Start of Block

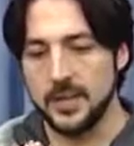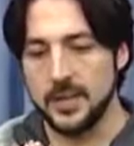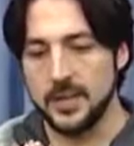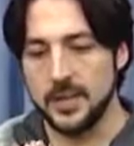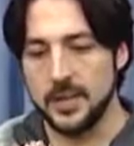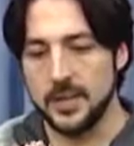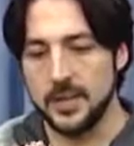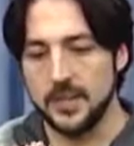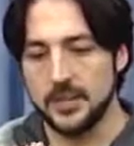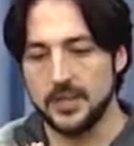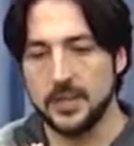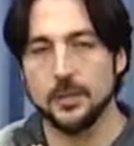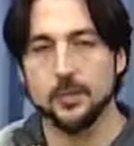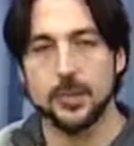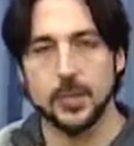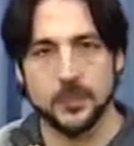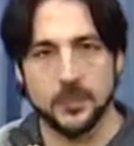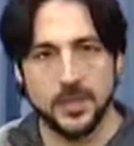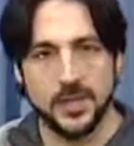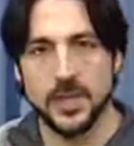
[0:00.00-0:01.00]
And there
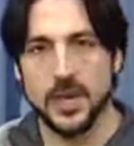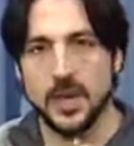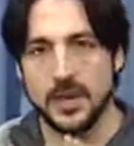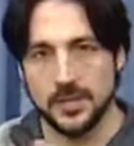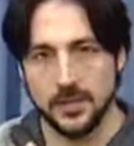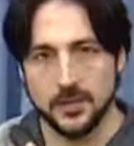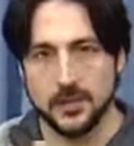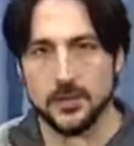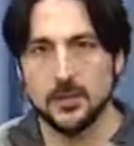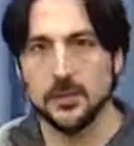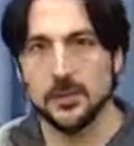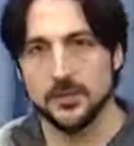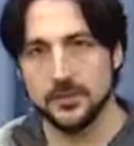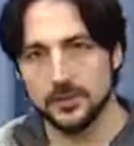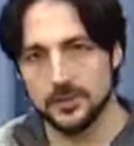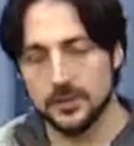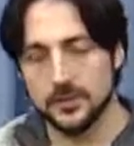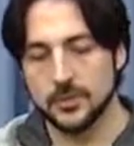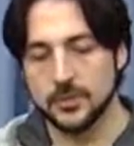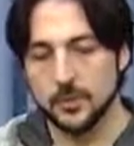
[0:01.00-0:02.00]
will be
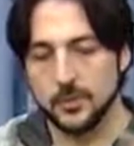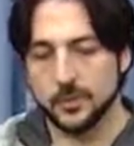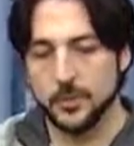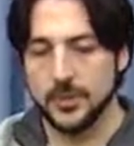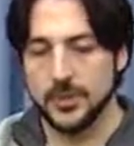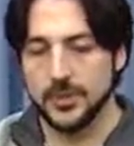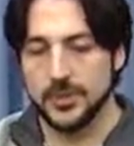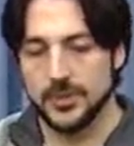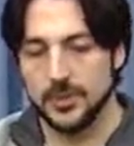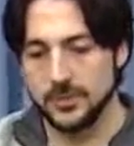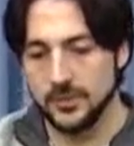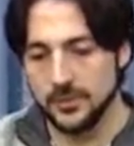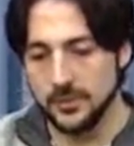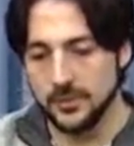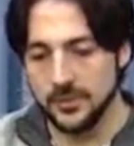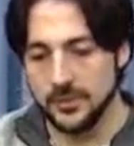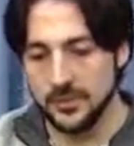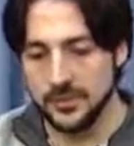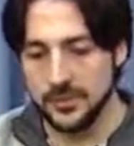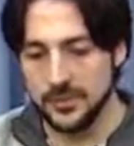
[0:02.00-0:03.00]
articles
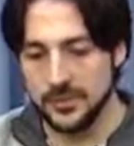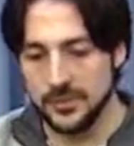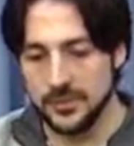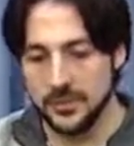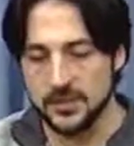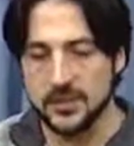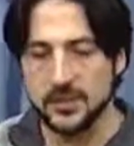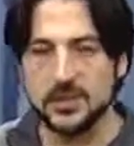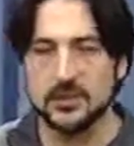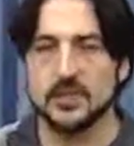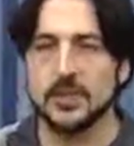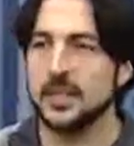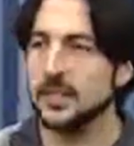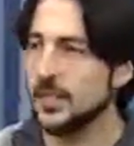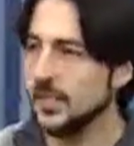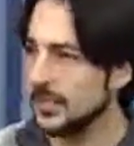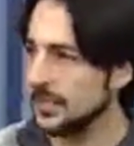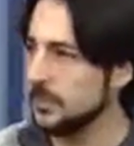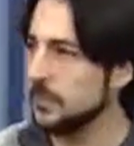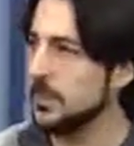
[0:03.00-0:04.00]
comparing these teachings and
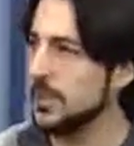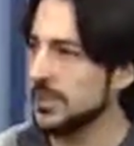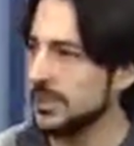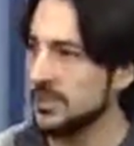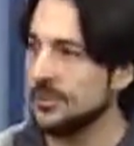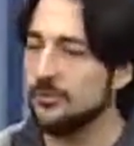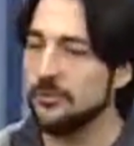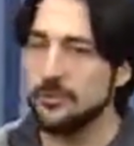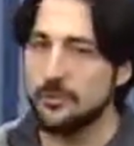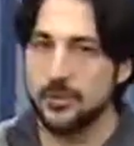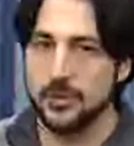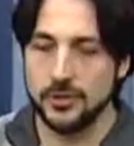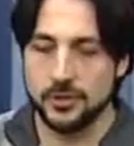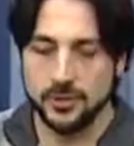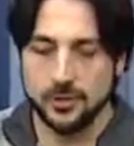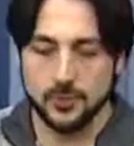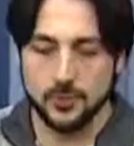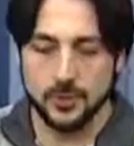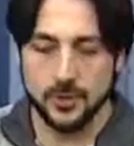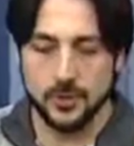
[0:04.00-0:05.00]
explaining
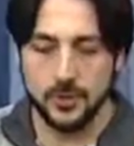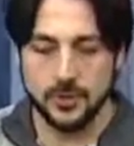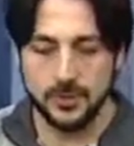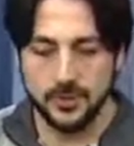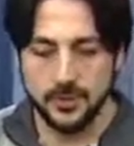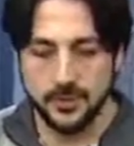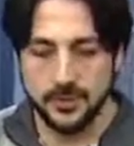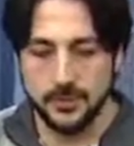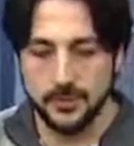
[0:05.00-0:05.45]
further what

End of Block

What you have to do: Starting with the line that contains "[0:01.00-0:02.00]", give the lines again exactly as they appear through the last line of the data, pictures excluded.

Solution to this problem:
[0:01.00-0:02.00]
will be
[0:02.00-0:03.00]
articles
[0:03.00-0:04.00]
comparing these teachings and
[0:04.00-0:05.00]
explaining
[0:05.00-0:05.45]
further what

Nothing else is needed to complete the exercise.